My defense is tomorrow afternoon. I’m still working on my talk, but I enjoy public speaking, and I’m not overly worried about the presentation part of the experience. It is a strange task to undertake, because on one hand, it’s one of the few opportunities for my family and friends to understand what I’ve been doing for the last six years. On the other hand, it’s my PhD dissertation defense, and my one chance to go in depth into the nitty-gritty details of the project I’ve chosen to talk about. Reconciling both of these tasks into one talk is difficult, and I have only been to a few defenses where the candidate managed to give a good but in-depth science talk that was understandable to a broad audience. That’s my goal. (I probably should have started crafting the presentation sooner.) The fact is, though, I’ve been to a lot of defenses, and nobody cares whether or not they were memorable talks. Almost nobody is there for the science. They are interested, but people attend to support their friends, and the presentation is mostly a formality in our department.
This post, though, is less about tomorrow and more about the dream I had last night. Last night I dreamt about my defense. (Sadly, I didn’t see what I was wearing, so I still have to figure that out.) In my dream, the talk part went great. I was dynamic and clear, and I felt like I did a great job. Then we got to the questions.
THERE WERE SO MANY QUESTIONS. People were talking on top of each other, so they couldn’t hear my answers. One of the faculty members from my department was there, and she had an idea that was very clearly the answer to the lingering questions about my project… but I couldn’t hear what she was saying. I answered question after question but they didn’t let up. Finally, I said, “I’ll take one more question, and then if anyone wants to talk about it further we can do so at the party.” I called on a young woman I didn’t know, and she said, “So at the end, what exactly was the overall goal of your project?” This meant that I had failed to communicate the most basic things about my project, even though I thought I had been great.

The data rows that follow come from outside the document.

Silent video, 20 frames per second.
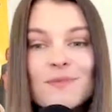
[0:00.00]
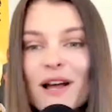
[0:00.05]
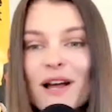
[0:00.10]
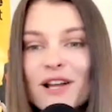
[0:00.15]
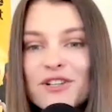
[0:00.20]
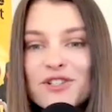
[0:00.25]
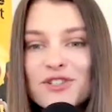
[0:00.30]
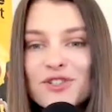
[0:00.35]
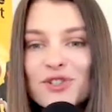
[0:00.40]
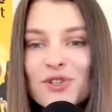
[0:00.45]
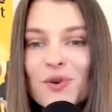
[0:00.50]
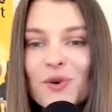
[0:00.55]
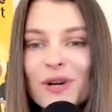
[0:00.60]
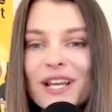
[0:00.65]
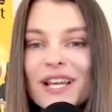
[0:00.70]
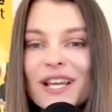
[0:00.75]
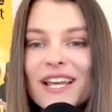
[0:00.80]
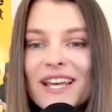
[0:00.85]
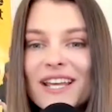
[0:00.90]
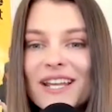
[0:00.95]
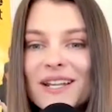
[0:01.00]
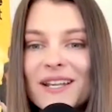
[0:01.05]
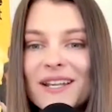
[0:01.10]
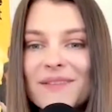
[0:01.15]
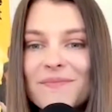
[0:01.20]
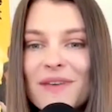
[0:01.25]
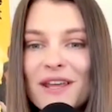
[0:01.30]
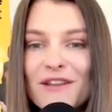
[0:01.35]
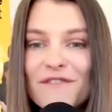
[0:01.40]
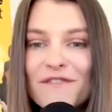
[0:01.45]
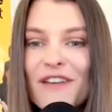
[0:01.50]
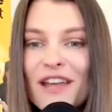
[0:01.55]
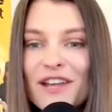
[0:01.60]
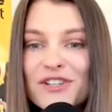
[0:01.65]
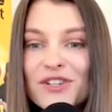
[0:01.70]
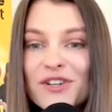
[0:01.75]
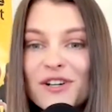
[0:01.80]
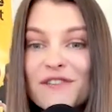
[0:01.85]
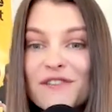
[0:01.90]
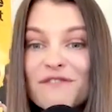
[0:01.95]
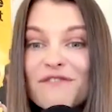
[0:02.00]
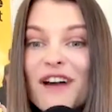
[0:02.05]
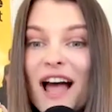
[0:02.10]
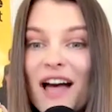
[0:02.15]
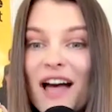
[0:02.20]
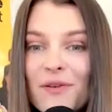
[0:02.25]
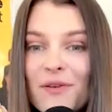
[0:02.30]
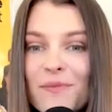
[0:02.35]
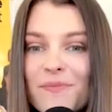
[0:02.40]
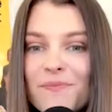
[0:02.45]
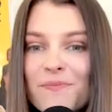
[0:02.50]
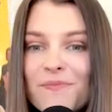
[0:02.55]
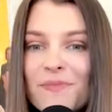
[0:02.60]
much joy in manufacturing for other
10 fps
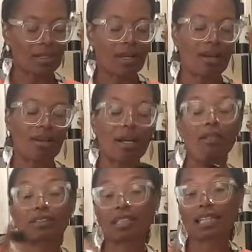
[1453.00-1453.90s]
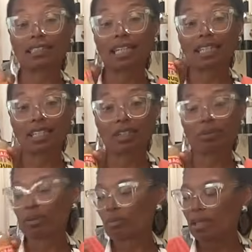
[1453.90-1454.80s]
Or shall I say the
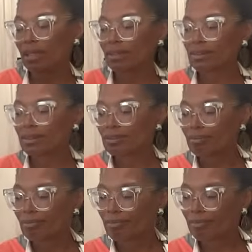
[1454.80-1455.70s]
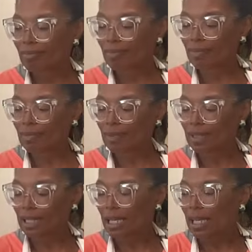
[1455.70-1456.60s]
liquid aminos.
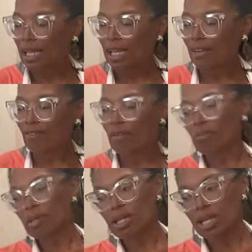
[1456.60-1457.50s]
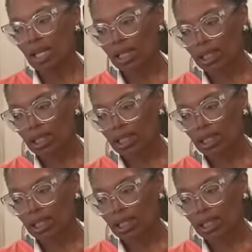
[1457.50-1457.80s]
And for me,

Next, in my dream, it was time for my acknowledgements. I got ready to thank all the people who helped me get through grad school, when Jason showed up with a microphone and said (in a very showman-like voice), “And now we’re going to interview Abigail for our podcast! How does it feel to have defended your dissertation?” “Jason!” I hissed. “Not right now, in front of all these people who don’t care!” But he was adamant, and I had to rip off the microphone and ignore him.

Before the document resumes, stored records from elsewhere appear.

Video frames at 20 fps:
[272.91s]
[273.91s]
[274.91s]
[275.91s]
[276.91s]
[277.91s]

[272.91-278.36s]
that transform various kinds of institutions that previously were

The dream went on from there: I was an hour late to my own party because I had to re-do my thesis committee meeting for one of my committee members, I lost my husband and my in-laws, some guy named Schmidt was playing loud music and I couldn’t find him to get it turned down, and so on.

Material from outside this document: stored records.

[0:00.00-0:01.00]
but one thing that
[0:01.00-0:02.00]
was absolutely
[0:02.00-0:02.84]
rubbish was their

I told one my advisors the other day that I am still waiting for a feeling of relief. I didn’t really feel it even when I took my approved dissertation to get bound. Despite being nearly officially “done,” I still have a substantial to-do list that involves a few more experiments, getting out a draft of a manuscript, moving, and more. Maybe I’ll feel relieved after tomorrow, and I am taking a three day weekend to relax with my family. It seems likely, though, that every thing I cross off my list, “Defense” included, will lighten the burden slightly until I finally feel relieved in June, when I get my diploma. The thing is, there is always more to do. For the next few days, I’m going to try to enjoy the present. My subconscious is obviously a little stressed out!